When the Israelites had nearly ceased their wandering and had all crossed over the Jordan River and made it safely to the other side, 12 men, one from each tribe, chose stones from the river, and set them up as a memorial at Gilgal. Joshua told them that these stones would be a memorial forever, a jumping off point for conversation, so to speak, so that “when your children ask you in time to come, ‘What do these stones mean to you?’” they would know what story to tell (Joshua 4:6).
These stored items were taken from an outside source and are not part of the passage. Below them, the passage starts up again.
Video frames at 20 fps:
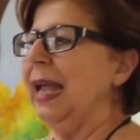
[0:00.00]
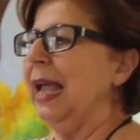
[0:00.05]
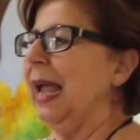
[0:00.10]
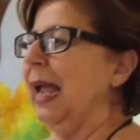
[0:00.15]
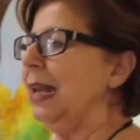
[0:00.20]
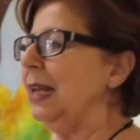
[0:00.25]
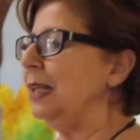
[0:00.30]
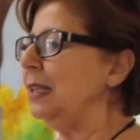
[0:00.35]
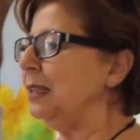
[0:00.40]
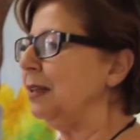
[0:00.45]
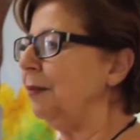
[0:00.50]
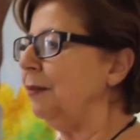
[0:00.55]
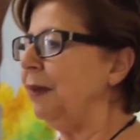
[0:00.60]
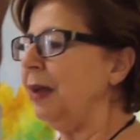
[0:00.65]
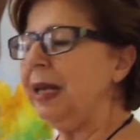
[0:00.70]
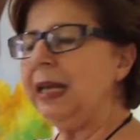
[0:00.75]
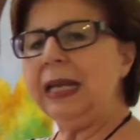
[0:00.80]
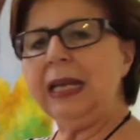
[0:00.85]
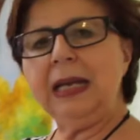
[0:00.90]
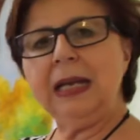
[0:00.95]
And it's a
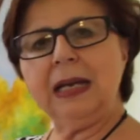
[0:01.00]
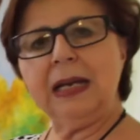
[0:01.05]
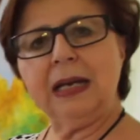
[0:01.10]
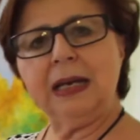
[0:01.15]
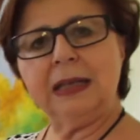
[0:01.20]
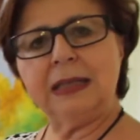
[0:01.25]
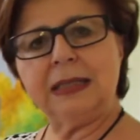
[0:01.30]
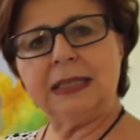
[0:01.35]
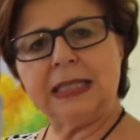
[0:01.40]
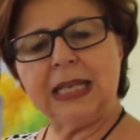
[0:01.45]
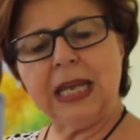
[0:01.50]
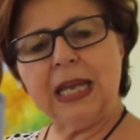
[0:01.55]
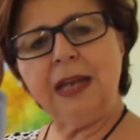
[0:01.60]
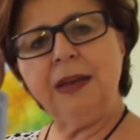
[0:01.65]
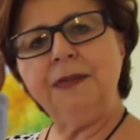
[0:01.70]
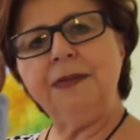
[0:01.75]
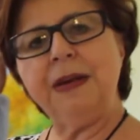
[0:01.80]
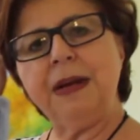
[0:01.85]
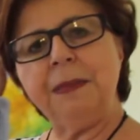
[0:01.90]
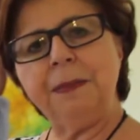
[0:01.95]
very
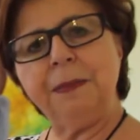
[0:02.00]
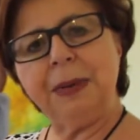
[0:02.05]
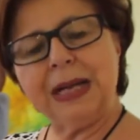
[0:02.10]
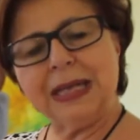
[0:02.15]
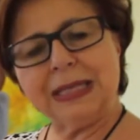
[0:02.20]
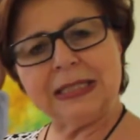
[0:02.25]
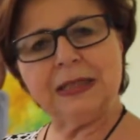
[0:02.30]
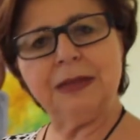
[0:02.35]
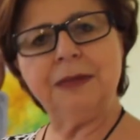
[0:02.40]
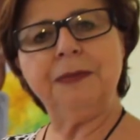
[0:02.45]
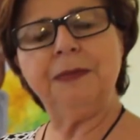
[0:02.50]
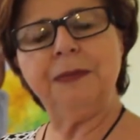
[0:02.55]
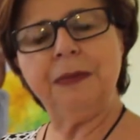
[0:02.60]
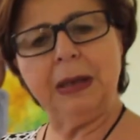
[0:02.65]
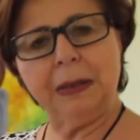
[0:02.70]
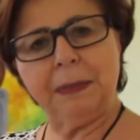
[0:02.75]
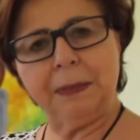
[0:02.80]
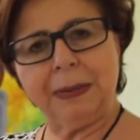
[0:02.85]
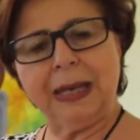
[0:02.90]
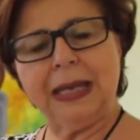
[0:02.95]
safe and pleasant
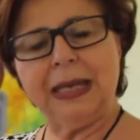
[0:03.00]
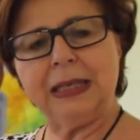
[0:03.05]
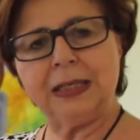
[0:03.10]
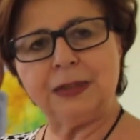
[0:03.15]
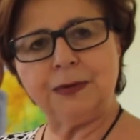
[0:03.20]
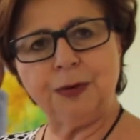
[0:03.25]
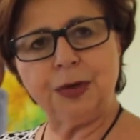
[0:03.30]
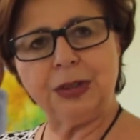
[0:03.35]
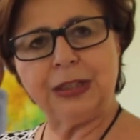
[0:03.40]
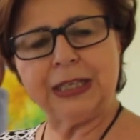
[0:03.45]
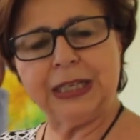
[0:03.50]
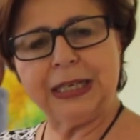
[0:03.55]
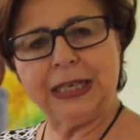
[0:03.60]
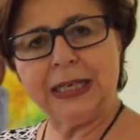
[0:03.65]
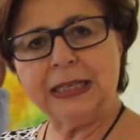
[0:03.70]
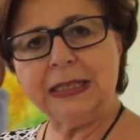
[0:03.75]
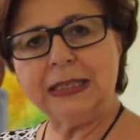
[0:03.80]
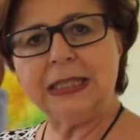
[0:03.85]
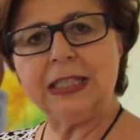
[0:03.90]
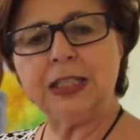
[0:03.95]
place for the
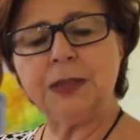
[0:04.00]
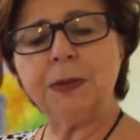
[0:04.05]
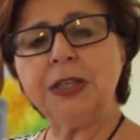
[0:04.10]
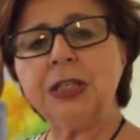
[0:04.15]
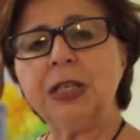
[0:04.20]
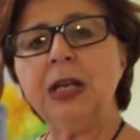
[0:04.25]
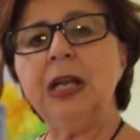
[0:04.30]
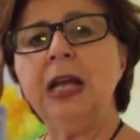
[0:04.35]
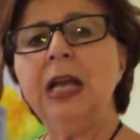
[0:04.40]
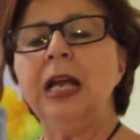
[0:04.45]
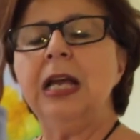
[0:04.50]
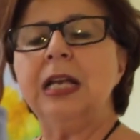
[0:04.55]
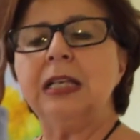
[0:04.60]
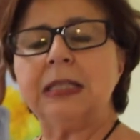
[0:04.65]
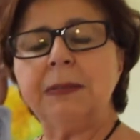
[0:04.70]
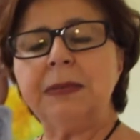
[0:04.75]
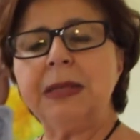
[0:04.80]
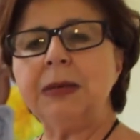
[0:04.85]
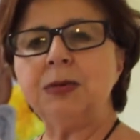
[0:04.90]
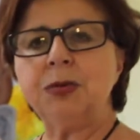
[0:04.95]
kids, especially
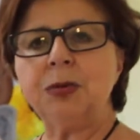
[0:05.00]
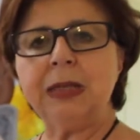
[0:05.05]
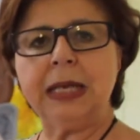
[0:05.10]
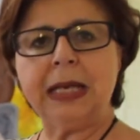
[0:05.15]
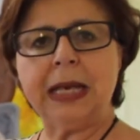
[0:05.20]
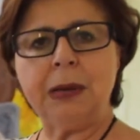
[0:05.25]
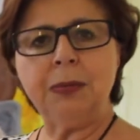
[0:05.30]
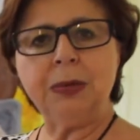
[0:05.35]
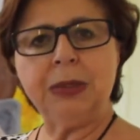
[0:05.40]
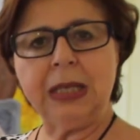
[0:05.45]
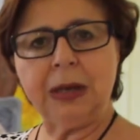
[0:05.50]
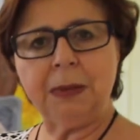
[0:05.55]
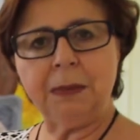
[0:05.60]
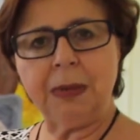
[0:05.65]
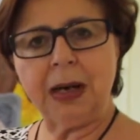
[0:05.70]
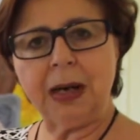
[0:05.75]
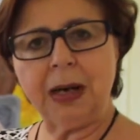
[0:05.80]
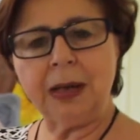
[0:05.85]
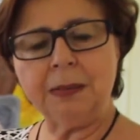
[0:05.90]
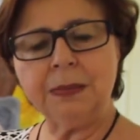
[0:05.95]
sometimes when they come with their
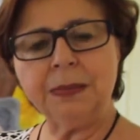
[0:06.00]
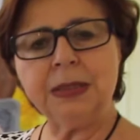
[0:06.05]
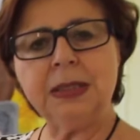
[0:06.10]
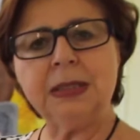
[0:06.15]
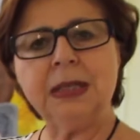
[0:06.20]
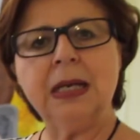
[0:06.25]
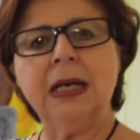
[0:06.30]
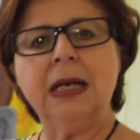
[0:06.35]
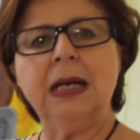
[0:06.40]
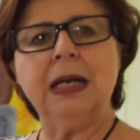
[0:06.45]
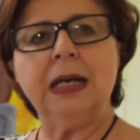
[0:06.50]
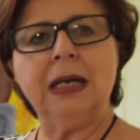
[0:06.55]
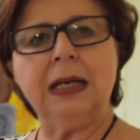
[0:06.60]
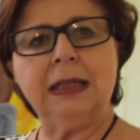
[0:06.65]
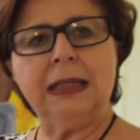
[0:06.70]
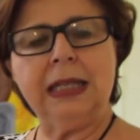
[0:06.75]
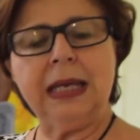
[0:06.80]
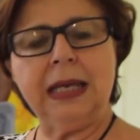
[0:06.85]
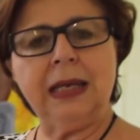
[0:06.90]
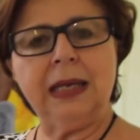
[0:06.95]
moms.
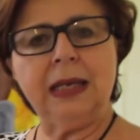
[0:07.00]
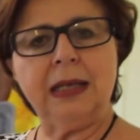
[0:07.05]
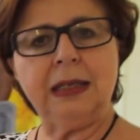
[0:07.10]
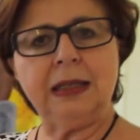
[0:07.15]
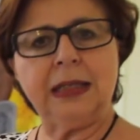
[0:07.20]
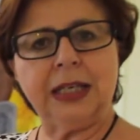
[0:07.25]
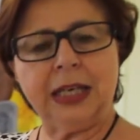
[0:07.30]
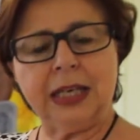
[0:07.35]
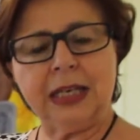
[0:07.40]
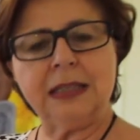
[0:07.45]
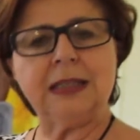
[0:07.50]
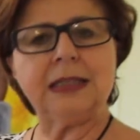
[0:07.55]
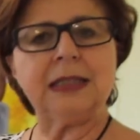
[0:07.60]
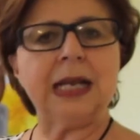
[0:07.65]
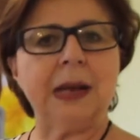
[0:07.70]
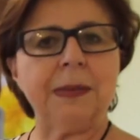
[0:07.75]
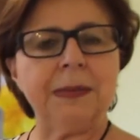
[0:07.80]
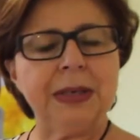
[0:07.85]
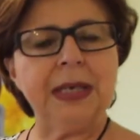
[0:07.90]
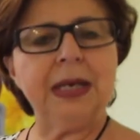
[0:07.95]
The kids
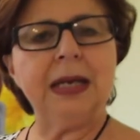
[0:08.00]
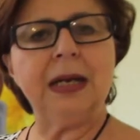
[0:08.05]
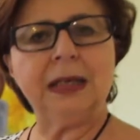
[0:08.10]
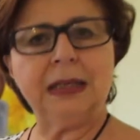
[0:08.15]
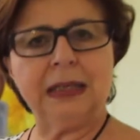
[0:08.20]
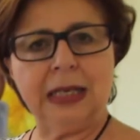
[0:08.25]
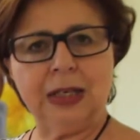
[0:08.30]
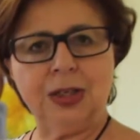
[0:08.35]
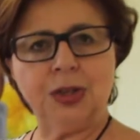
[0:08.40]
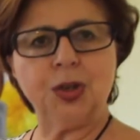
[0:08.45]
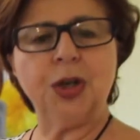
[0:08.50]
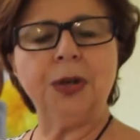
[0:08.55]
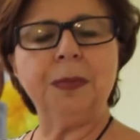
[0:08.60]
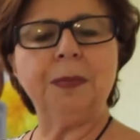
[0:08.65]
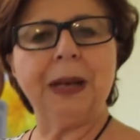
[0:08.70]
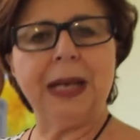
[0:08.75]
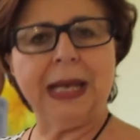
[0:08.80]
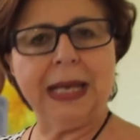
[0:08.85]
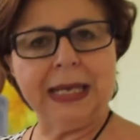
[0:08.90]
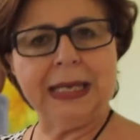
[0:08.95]
come here, they enjoy
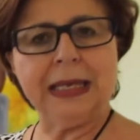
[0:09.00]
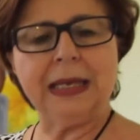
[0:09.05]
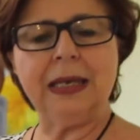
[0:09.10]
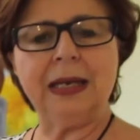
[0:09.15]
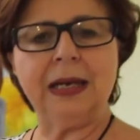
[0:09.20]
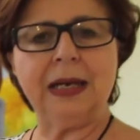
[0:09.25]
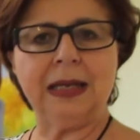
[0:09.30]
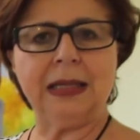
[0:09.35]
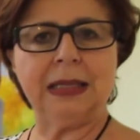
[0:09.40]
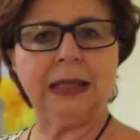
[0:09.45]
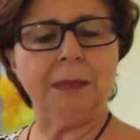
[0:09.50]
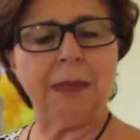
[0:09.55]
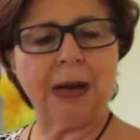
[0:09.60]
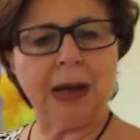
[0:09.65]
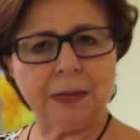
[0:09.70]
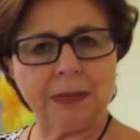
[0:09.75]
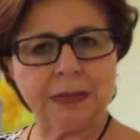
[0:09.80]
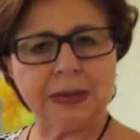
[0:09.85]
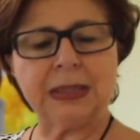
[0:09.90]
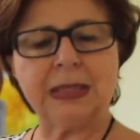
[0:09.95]
playing here, and the
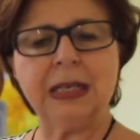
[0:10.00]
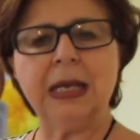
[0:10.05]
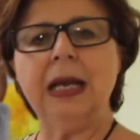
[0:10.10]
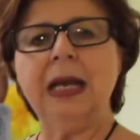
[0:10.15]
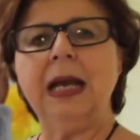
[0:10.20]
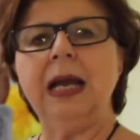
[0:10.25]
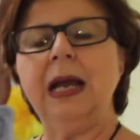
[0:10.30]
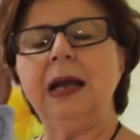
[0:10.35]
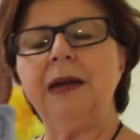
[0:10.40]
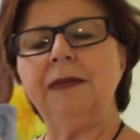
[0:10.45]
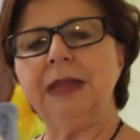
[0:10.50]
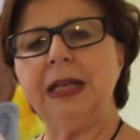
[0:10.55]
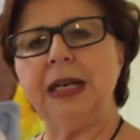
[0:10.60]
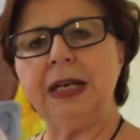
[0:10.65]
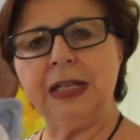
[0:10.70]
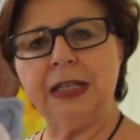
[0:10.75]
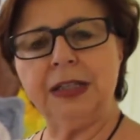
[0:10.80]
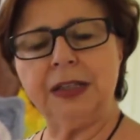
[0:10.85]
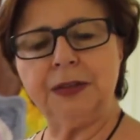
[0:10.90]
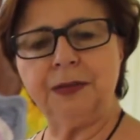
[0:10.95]
moms have their
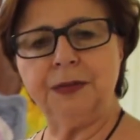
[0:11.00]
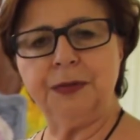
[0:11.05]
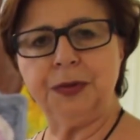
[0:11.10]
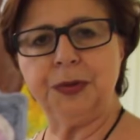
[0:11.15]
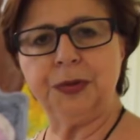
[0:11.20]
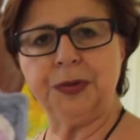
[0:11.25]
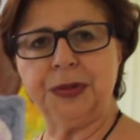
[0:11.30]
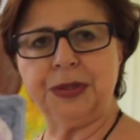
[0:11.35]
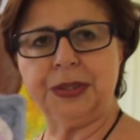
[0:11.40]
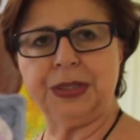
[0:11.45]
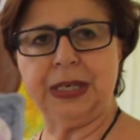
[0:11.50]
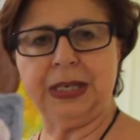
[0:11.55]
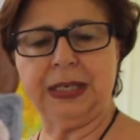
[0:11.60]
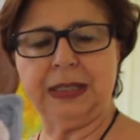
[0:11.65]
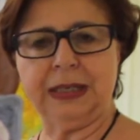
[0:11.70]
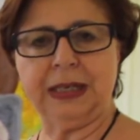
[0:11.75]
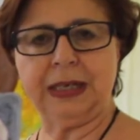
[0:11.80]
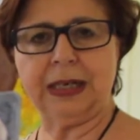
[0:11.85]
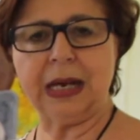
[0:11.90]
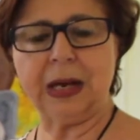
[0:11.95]
interviews
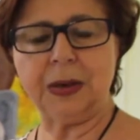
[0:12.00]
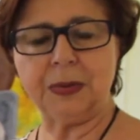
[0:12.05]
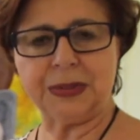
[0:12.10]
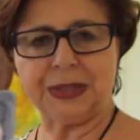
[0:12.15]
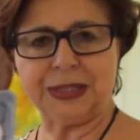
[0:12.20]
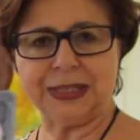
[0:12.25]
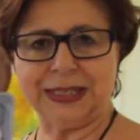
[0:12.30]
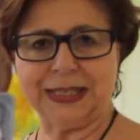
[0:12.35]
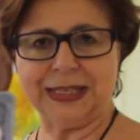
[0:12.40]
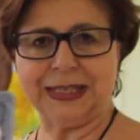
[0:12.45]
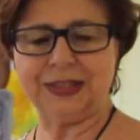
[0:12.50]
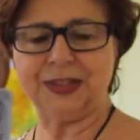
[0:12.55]
and their counselings.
The baptismal font in our sanctuary is heavy. It’s made of stone — marble, actually. I think about that, too, when I think about the fact that it was given in memory of a child who drowned. I think about her parents, and I think about the day in the early 1930s when they gave that baptismal font as a gift to the church, a memorial gift, and how it was set up as a remembrance by them. And I try to imagine what they were thinking and feeling. That perhaps they understood that God had brought them to the other side, through the waters. I can only imagine what they were feeling when, on the same Sunday that they gave the gift of the font to the church, they also decided that their second child, an infant son, would be baptized in that same font. Despite the tragedy they had endured, they still trusted in God’s covenant promises enough to assent to them again. And I imagine that they understood exactly what God promised, and what God never had: that God had never promised that water wasn’t dangerous. That God had never promised that this world would not be scary and heartbreaking. But that they trusted that God claimed their small daughter. And that God claimed them. That in life and death we belong to God. And so, we can trust in those same covenant promises — that God claims each one of us. “You have been sealed by the Holy Spirit in baptism, and marked as Christ’s own forever.”

Erin Kesterson Bowers is associate pastor at First Presbyterian Church in High Point, North Carolina. She lives in High Point with her two daughters and her husband, who is a United Methodist pastor. She enjoys traveling, all kinds of theater and performing arts, and reading.